With the increase in the
level of pain in our society, drugs have become heavy-duty anesthetics. Persistently bombing the brain with atomic
mega-blasts is obviously not of great benefit to the individual or the
culture. It provides momentary relief
but lingering, significant side effects.
Charred lives lay along the roadside, and you got to blame
something. Drugs become BAD. Well I don't particularly relish defending
substances that can destroy lives, but it is not the drug that is the villain
here. JUST SAY NO may be a necessary if stupid refrain for this time in
our society, but The Mind is the
thing. The Pain is the thing. The Emptiness is the thing. Drugs ain't the thing.
The same can be said for alcohol. There are numerous studies that have
extolled the benefits of moderate alcohol intake. Indeed the pleasures of beer with barbeque or wine with dinner or
sipping whiskey at bedtime are considerable.
I have however tripped over enough muscatel bottles, been panhandled
enough and read enough sad statistics to know that it doesn't end there. The human condition being what it is, there
is a tendency to seek release from it.
And nothing delivers momentary liberation like copious quantities of
alcohol.
The advertising people imply that drinking
is somehow associated with attractive young women with large breasts. They are, in fact, not related. Neither is it related to cold, mountain
streams or wild mustangs. Mostly it is
related to inducing as many of us as possible, by cheap hook or clever crook,
to drink as much of the product as possible.

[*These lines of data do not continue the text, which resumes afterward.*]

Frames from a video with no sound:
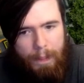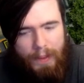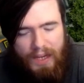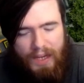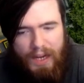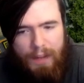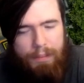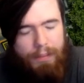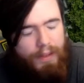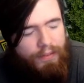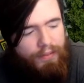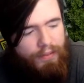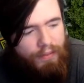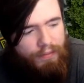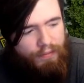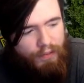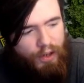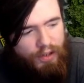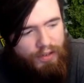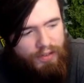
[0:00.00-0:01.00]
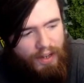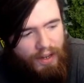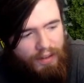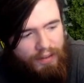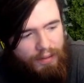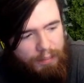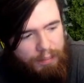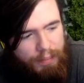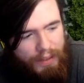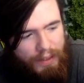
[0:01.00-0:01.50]
Can't believe the first deck
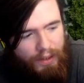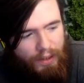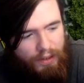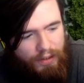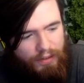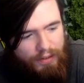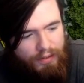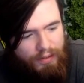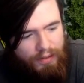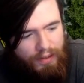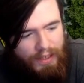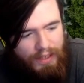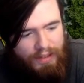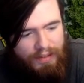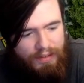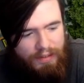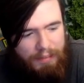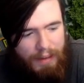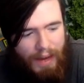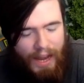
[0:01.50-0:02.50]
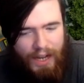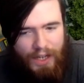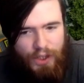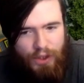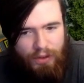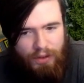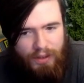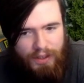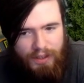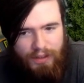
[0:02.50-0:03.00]
to beat us is
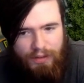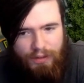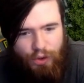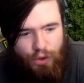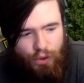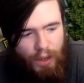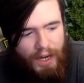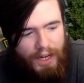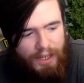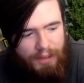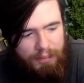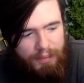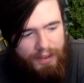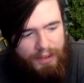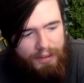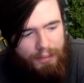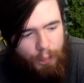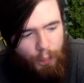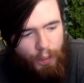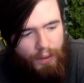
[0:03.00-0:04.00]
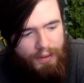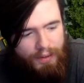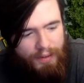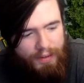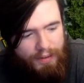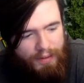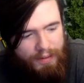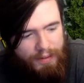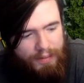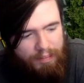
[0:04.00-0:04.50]
actually Dragon Maid. What?
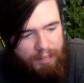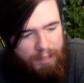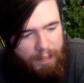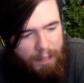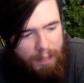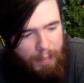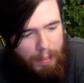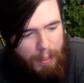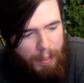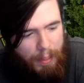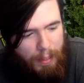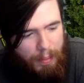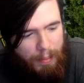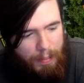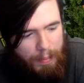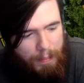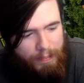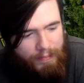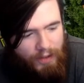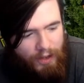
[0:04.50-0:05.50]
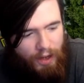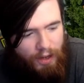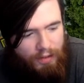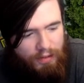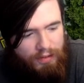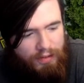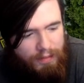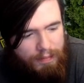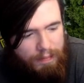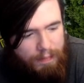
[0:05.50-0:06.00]

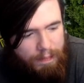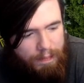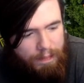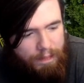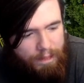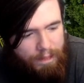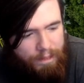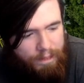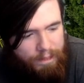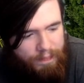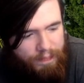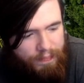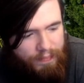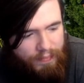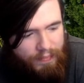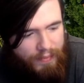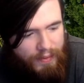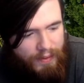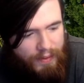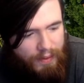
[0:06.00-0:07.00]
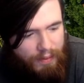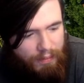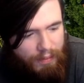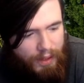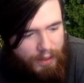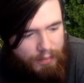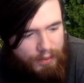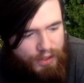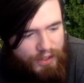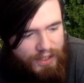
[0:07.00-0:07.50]
Nuts.
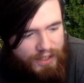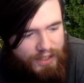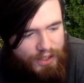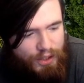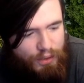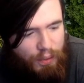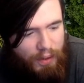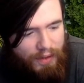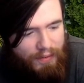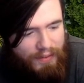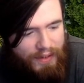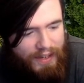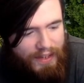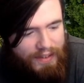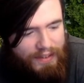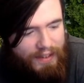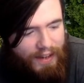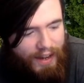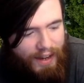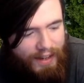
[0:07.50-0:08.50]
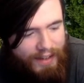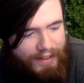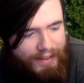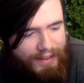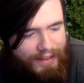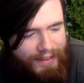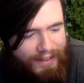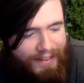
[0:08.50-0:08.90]
Playing Machine's 12k attack.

What was once made out of dandelions and potatoes down in the cellar and
used for barter and special occasions is now sold by the case in gas stations
and has become the national sedative.
Well it's comforting to
have a scapegoat, but it doesn't really solve anything. Alcohol ain't nothing but fermented
sugar. It's the sadness and the fear
and the uncertainty that make us turn to it in such quantity. A Constitutional Amendment prohibited the alcohol,
but it didn't touch the despair.
So in this national debate over "What's wrong with America?",
I think it is important to remember that it is not the abuse of drugs that
precipitated moral decay---more likely the other way around. It is not profligate sex and out-of-control
rock 'n' roll which caused declining family values, but the opposite. It is not the misuse of alcohol which brings
about spiritual emptiness, but vice versa.
The focus must be clear before the cure can be effected.